■ AIM OF THE TASK:
Please retype the records below exactly as they appear, leaving out every picture.

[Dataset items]
○ ○ ○ ○ ○

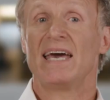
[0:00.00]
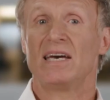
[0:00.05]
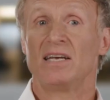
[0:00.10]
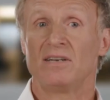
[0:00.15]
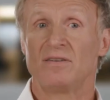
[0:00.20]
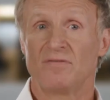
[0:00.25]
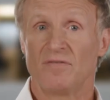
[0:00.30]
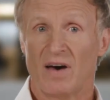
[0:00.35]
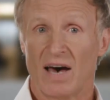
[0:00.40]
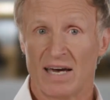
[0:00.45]

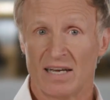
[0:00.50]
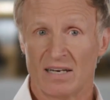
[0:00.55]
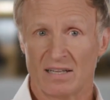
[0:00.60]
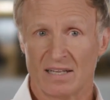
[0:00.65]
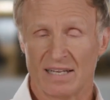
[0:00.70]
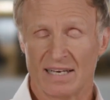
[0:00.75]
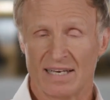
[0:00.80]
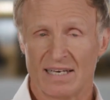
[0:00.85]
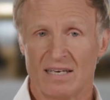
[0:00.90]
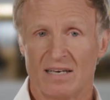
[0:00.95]
And
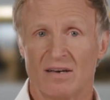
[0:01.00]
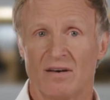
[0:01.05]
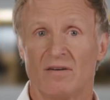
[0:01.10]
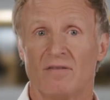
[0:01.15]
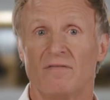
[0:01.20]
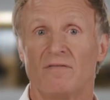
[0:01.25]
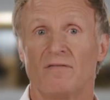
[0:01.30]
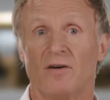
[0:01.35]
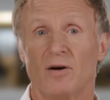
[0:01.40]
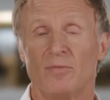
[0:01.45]
finally,
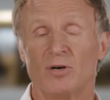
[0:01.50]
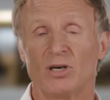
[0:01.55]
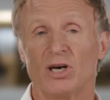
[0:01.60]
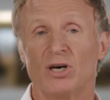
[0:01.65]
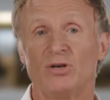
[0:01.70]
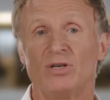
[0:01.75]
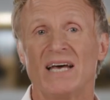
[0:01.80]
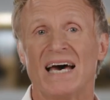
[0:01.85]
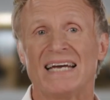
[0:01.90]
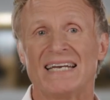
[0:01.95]

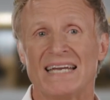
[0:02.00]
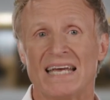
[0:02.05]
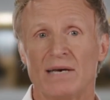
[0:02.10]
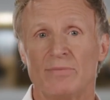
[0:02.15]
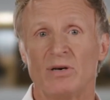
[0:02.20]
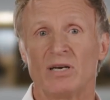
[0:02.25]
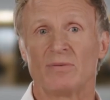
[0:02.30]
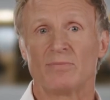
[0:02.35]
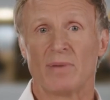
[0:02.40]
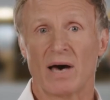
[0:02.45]

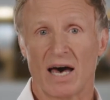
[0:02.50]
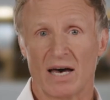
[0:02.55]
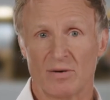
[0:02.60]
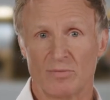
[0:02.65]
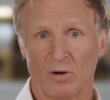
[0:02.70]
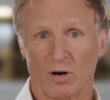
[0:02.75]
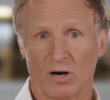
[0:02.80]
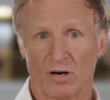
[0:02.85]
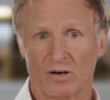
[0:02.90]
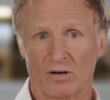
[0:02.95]
Pharmacodynamic
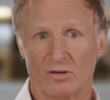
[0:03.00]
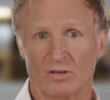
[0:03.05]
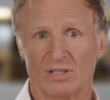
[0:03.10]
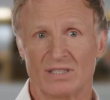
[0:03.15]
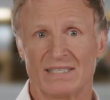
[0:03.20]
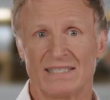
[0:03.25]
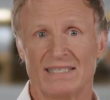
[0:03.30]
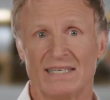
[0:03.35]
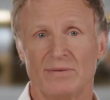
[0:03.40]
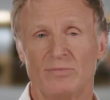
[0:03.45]

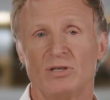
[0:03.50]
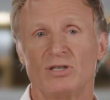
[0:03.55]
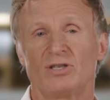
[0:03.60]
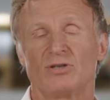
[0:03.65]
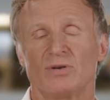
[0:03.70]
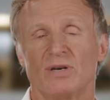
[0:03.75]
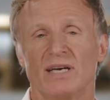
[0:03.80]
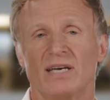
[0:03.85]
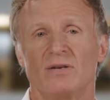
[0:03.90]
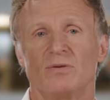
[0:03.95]
biomarkers
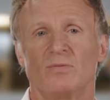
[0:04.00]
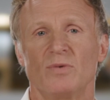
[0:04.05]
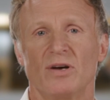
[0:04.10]
demonstrate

○ ○ ○ ○ ○

■ SOLUTION FOR THIS EXERCISE:
[0:00.00]
[0:00.05]
[0:00.10]
[0:00.15]
[0:00.20]
[0:00.25]
[0:00.30]
[0:00.35]
[0:00.40]
[0:00.45]

[0:00.50]
[0:00.55]
[0:00.60]
[0:00.65]
[0:00.70]
[0:00.75]
[0:00.80]
[0:00.85]
[0:00.90]
[0:00.95]
And
[0:01.00]
[0:01.05]
[0:01.10]
[0:01.15]
[0:01.20]
[0:01.25]
[0:01.30]
[0:01.35]
[0:01.40]
[0:01.45]
finally,
[0:01.50]
[0:01.55]
[0:01.60]
[0:01.65]
[0:01.70]
[0:01.75]
[0:01.80]
[0:01.85]
[0:01.90]
[0:01.95]

[0:02.00]
[0:02.05]
[0:02.10]
[0:02.15]
[0:02.20]
[0:02.25]
[0:02.30]
[0:02.35]
[0:02.40]
[0:02.45]

[0:02.50]
[0:02.55]
[0:02.60]
[0:02.65]
[0:02.70]
[0:02.75]
[0:02.80]
[0:02.85]
[0:02.90]
[0:02.95]
Pharmacodynamic
[0:03.00]
[0:03.05]
[0:03.10]
[0:03.15]
[0:03.20]
[0:03.25]
[0:03.30]
[0:03.35]
[0:03.40]
[0:03.45]

[0:03.50]
[0:03.55]
[0:03.60]
[0:03.65]
[0:03.70]
[0:03.75]
[0:03.80]
[0:03.85]
[0:03.90]
[0:03.95]
biomarkers
[0:04.00]
[0:04.05]
[0:04.10]
demonstrate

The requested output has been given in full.